• Task directions
The records below must be transcribed exactly. Do not include the pictures.

(Saved data entries)
☆ ☆ ☆ ☆ ☆
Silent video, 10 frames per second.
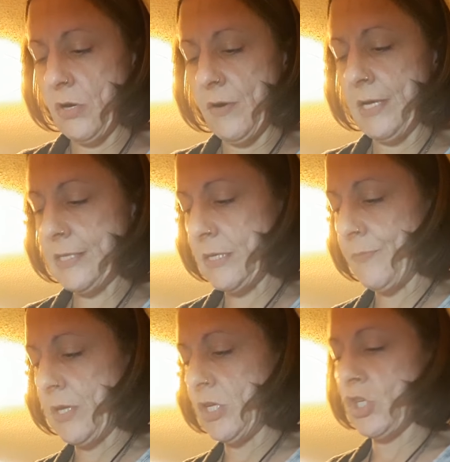All right,
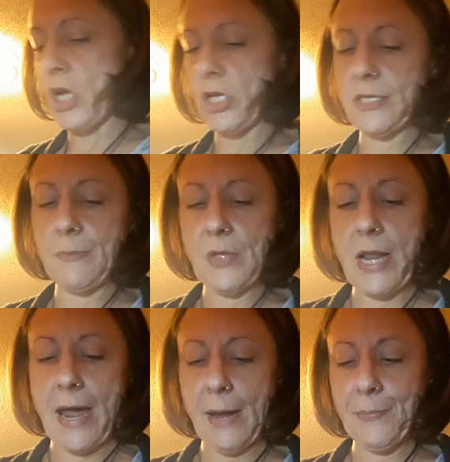something
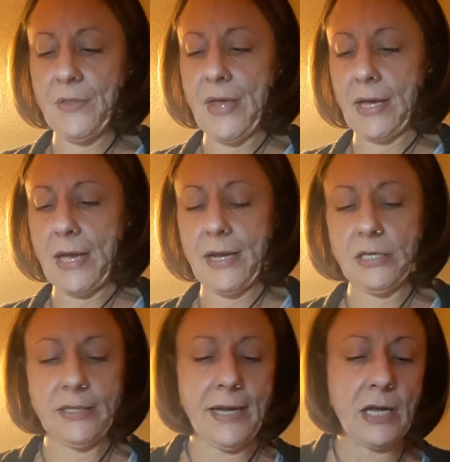happened that kind
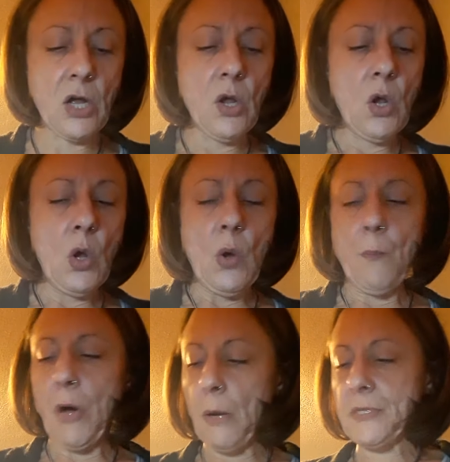of like
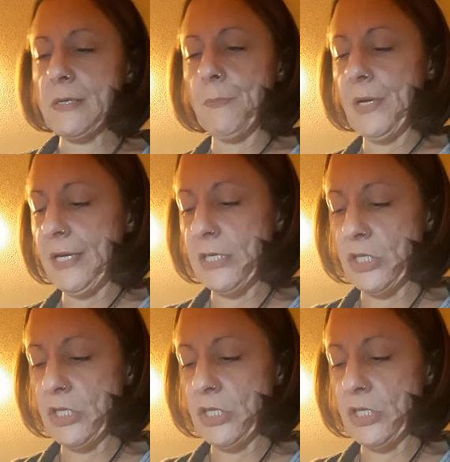popped somebody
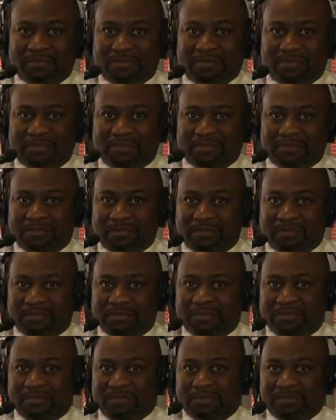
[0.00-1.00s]

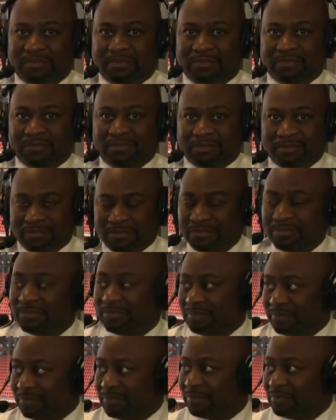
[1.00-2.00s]

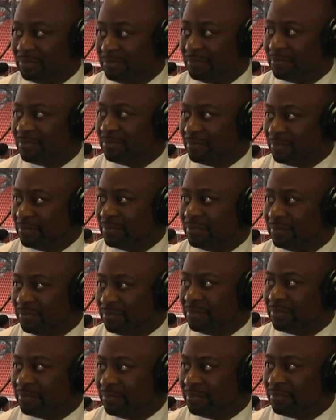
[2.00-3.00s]

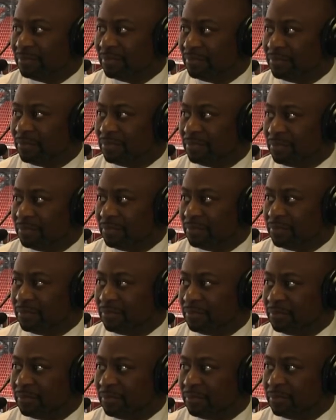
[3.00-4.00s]

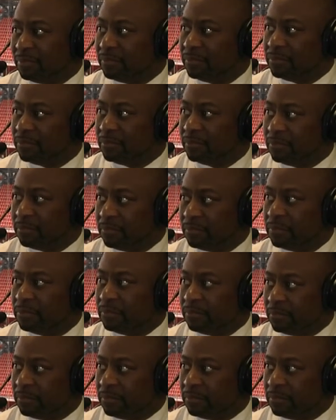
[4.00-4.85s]
(not speaking)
☆ ☆ ☆ ☆ ☆
• Problem solution
Silent video, 10 frames per second.
All right,
something
happened that kind
of like
popped somebody
[0.00-1.00s]

[1.00-2.00s]

[2.00-3.00s]

[3.00-4.00s]

[4.00-4.85s]
(not speaking)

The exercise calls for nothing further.